Typically virtual hard drives in virtual machines have 300-500 IOPS. While for a startup or a basic virtual machine it might be enough. But once your business grows it might be a limiting factor.
Many people are now aware that is pretty easy to increase the IOPS without additional cost! Additional infos HERE
Since the data disks will not cause you additional costs you should run such disks from the very beginning. Below you find the steps to create such a disk!
- The advantage of Windows Azure is that you pay ONLY for the resources used. If you have for example a virtual hard drive of 1TB you do not pay for the 1TB but only for the size of the data on that disk.
- Every virtual machine allows a number of data disks attached to a virtual machine. For example an A0 machine allows one additional data disk, A1 allows two additional disks and A2 already allows 4 additional disks. More infomation on: https://azure.microsoft.com/en-us/documentation/articles/virtual-machines-size-specs/
- Consumed IOPS are NOT calculated per disk but per machine. The conclusion is that you can RAID the data disks into one fast array.
- Obviously you could RAID the data disks could be used for a soft array inside your virtual machine.
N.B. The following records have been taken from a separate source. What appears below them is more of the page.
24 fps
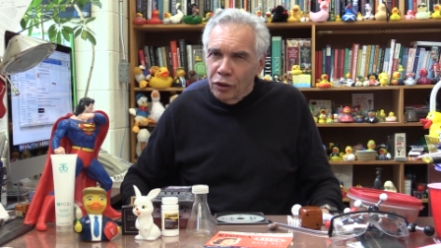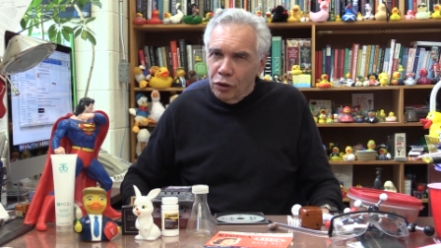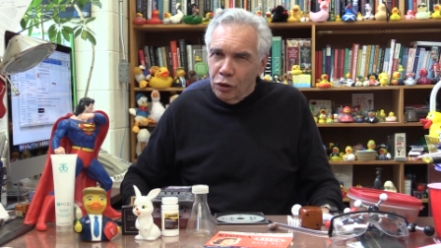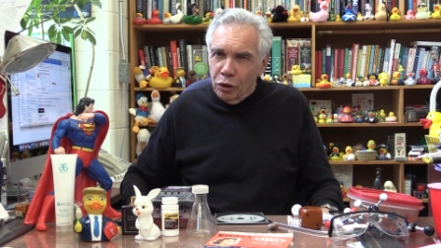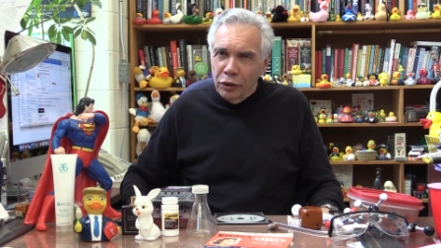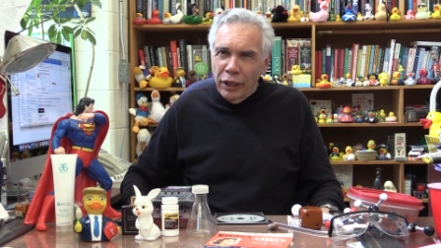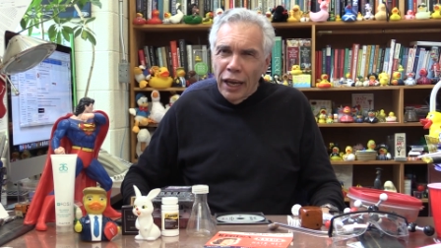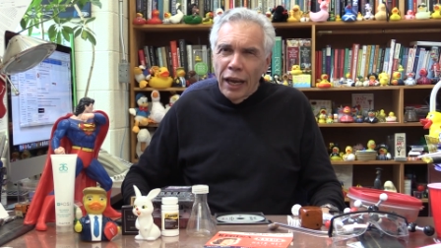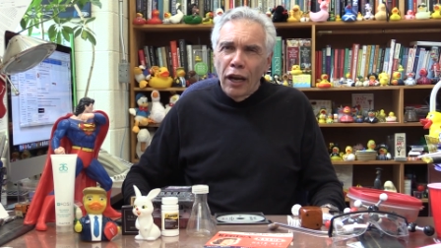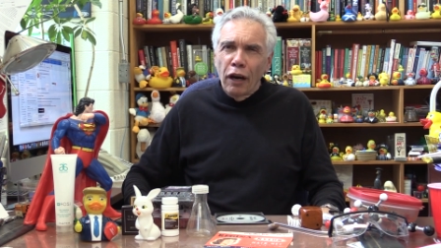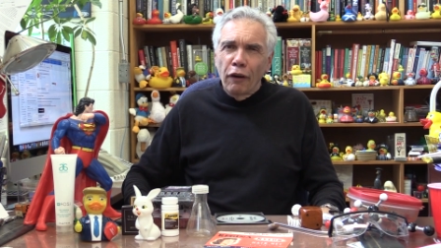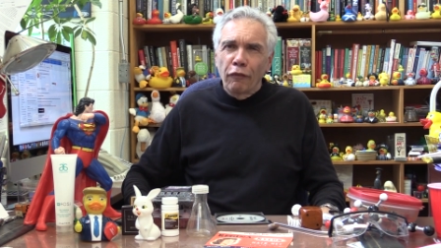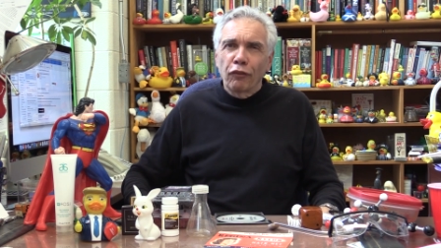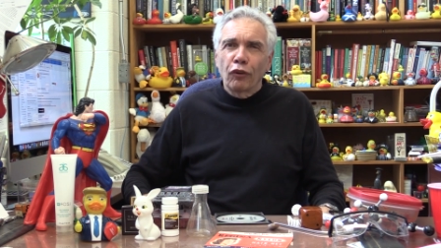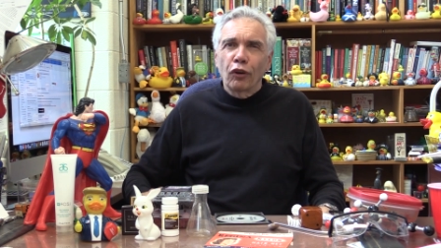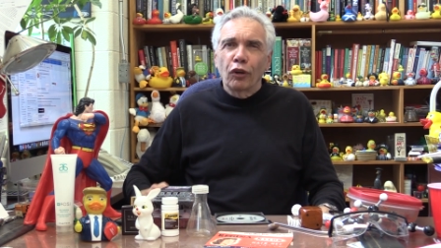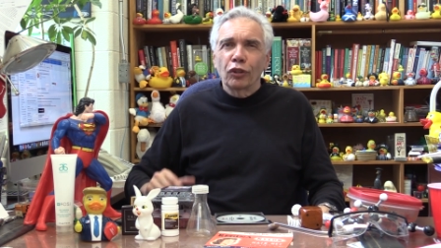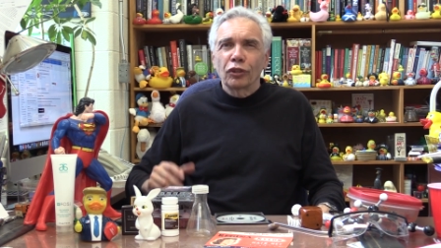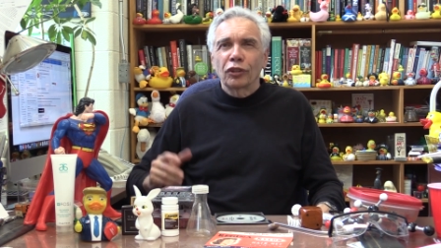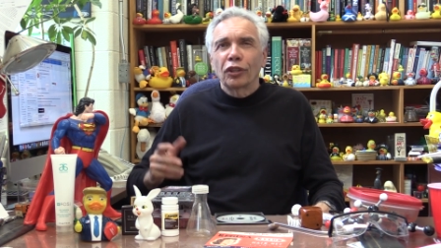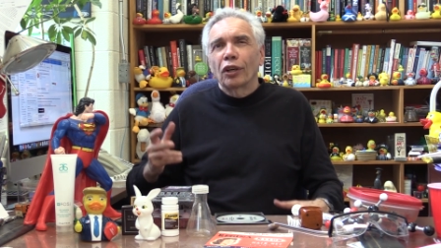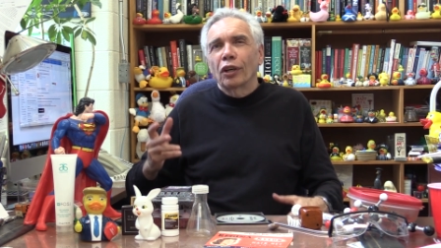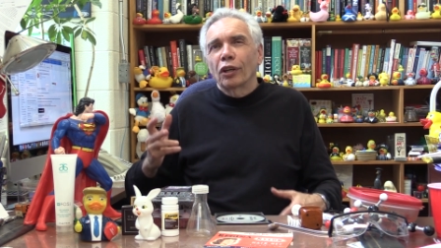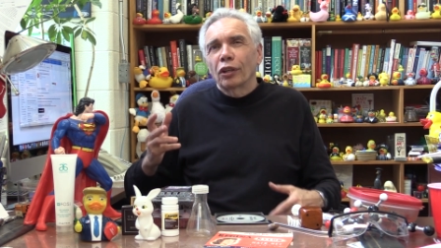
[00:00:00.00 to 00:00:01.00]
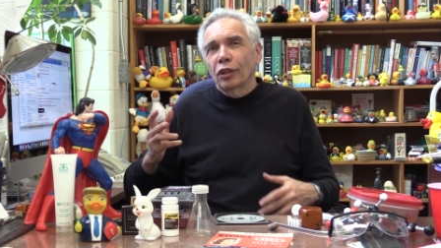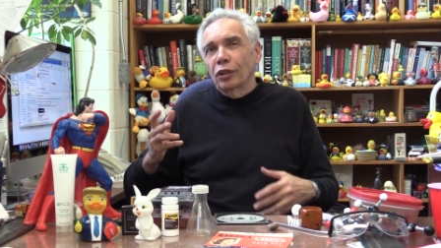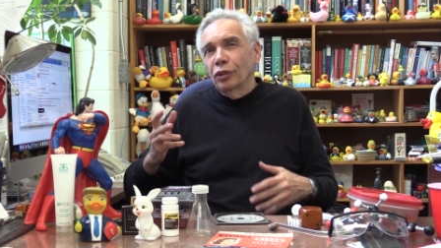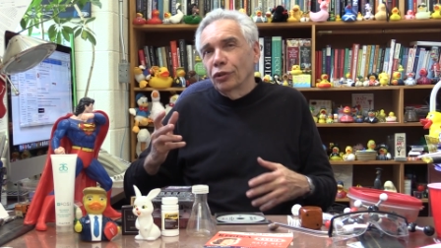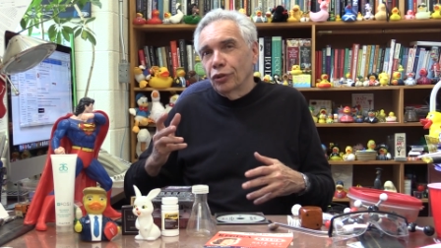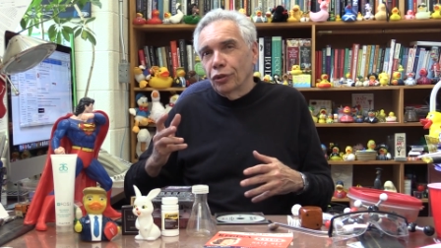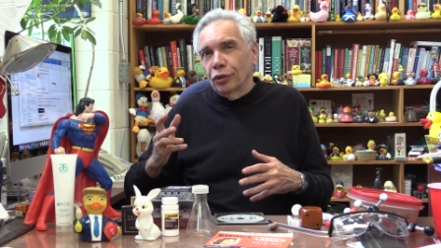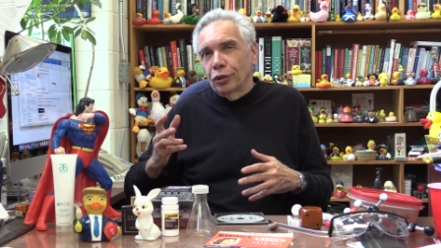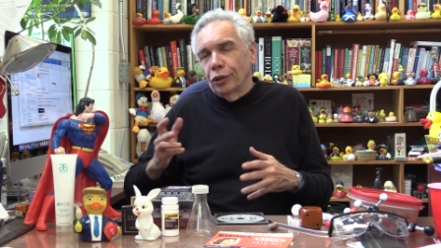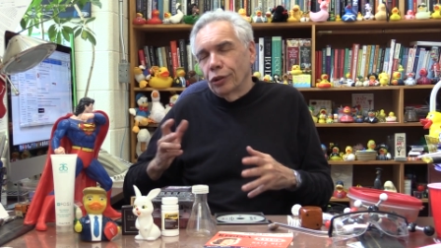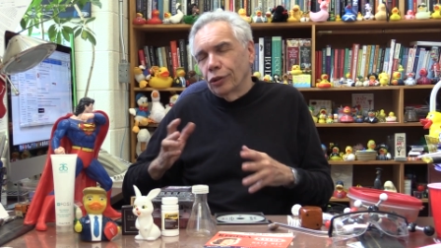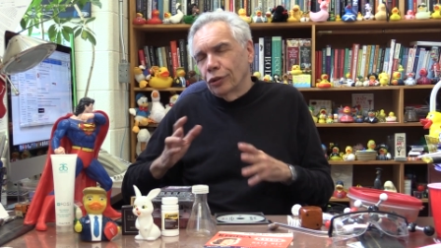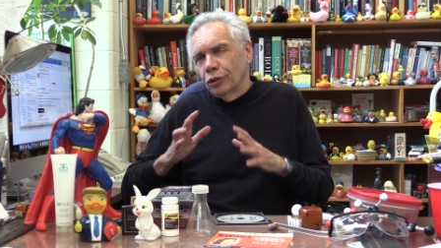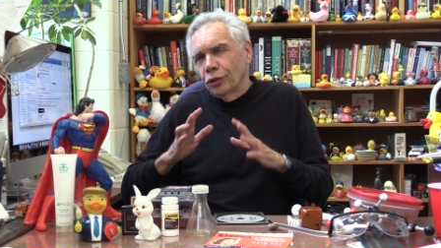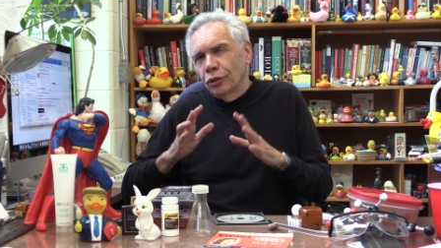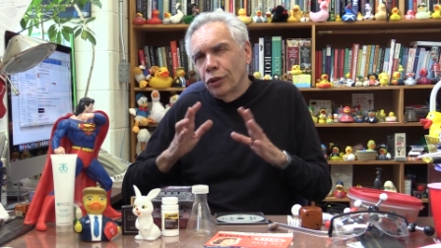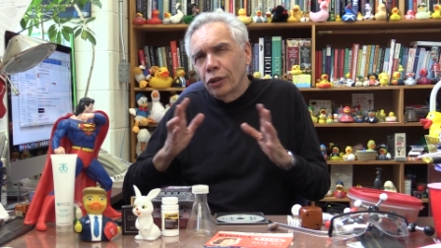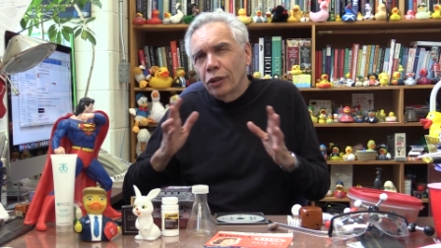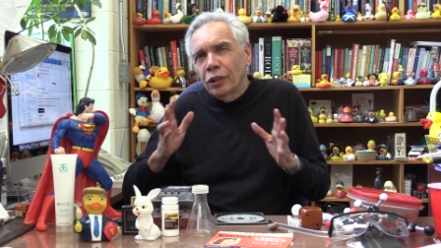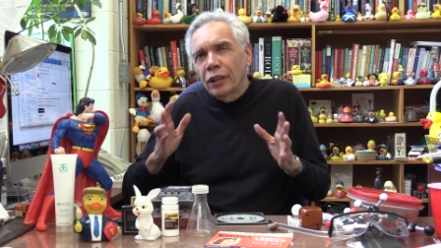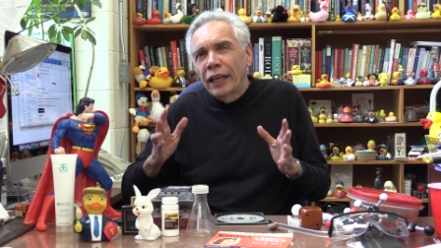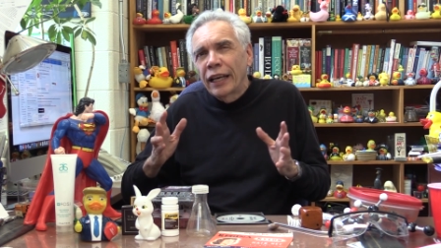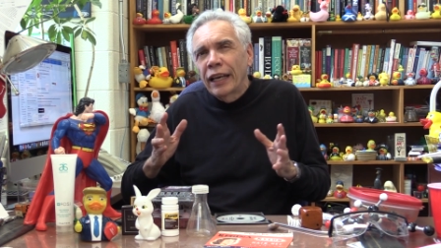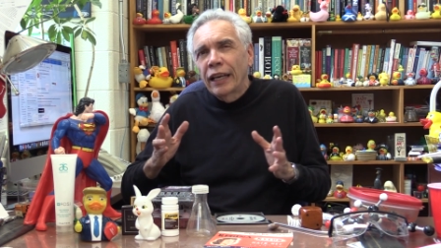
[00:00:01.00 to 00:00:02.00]
Today, of course, there are concerns.
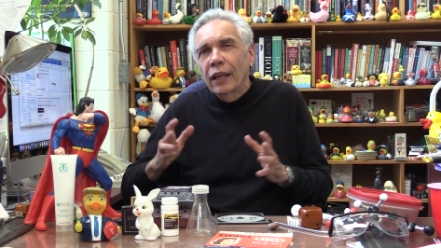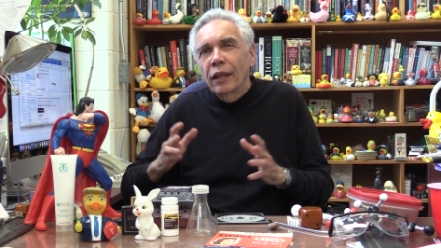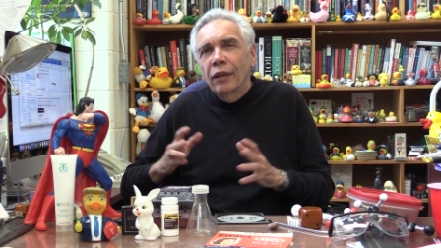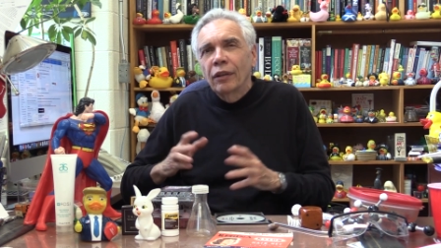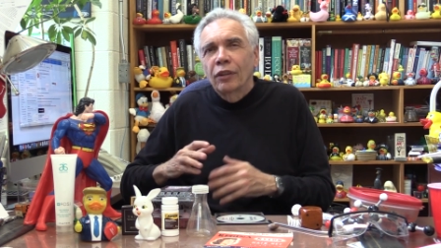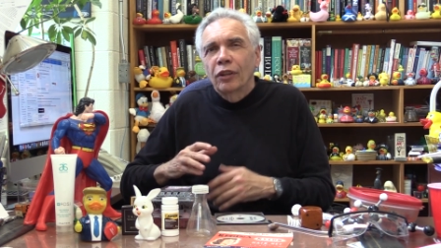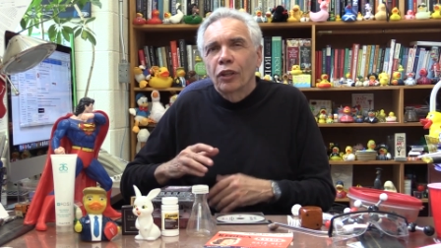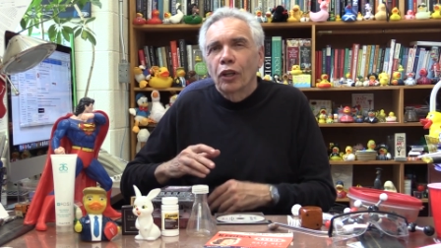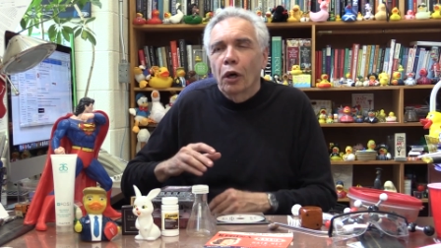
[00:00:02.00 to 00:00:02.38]
Certainly,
But that would consume expensive CPU Power.
- Luckily Windows Azure allows the customer to create a storage space made of the data disks to archive the maximum performance of Number of Disks X 500 IOPS.
- First you need to attach the maximum allowed empty data disks to your virtual machine. Make sure the size is EXACT 1023 GB.
- Next you need to connect via Remote Desktop to your virtual machine and call Azure PowerShell ISE with elevated privileges
- Now create the below script:[int]$StripeSize = 65536
$PoolCount = Get-PhysicalDisk -CanPool $True
$DiskCount = $PoolCount.count
$PhysicalDisks = Get-StorageSubSystem -FriendlyName “Storage Spaces*” | Get-PhysicalDisk -CanPool $True
New-StoragePool -FriendlyName “IOData” -StorageSubsystemFriendlyName “Storage Spaces*” -PhysicalDisks $PhysicalDisks |
New-VirtualDisk -FriendlyName “DiskIO” -Interleave $StripeSize -NumberOfColumns $DiskCount -ResiliencySettingName simple –UseMaximumSize |
Initialize-Disk -PartitionStyle GPT -PassThru |New-Partition -AssignDriveLetter -UseMaximumSize |
Format-Volume -FileSystem NTFS -NewFileSystemLabel “IODisk” -AllocationUnitSize 65536 -Confirm:$false - Execute the script and give it some time. It can run a couple of minutes
- Once the script finishes open your File Explorer. You will see you have a new hard drive called “IODisk” with the size of DataDisks x 1023 GB.
- Your done! You have now a high performance data disk in your virtual machine!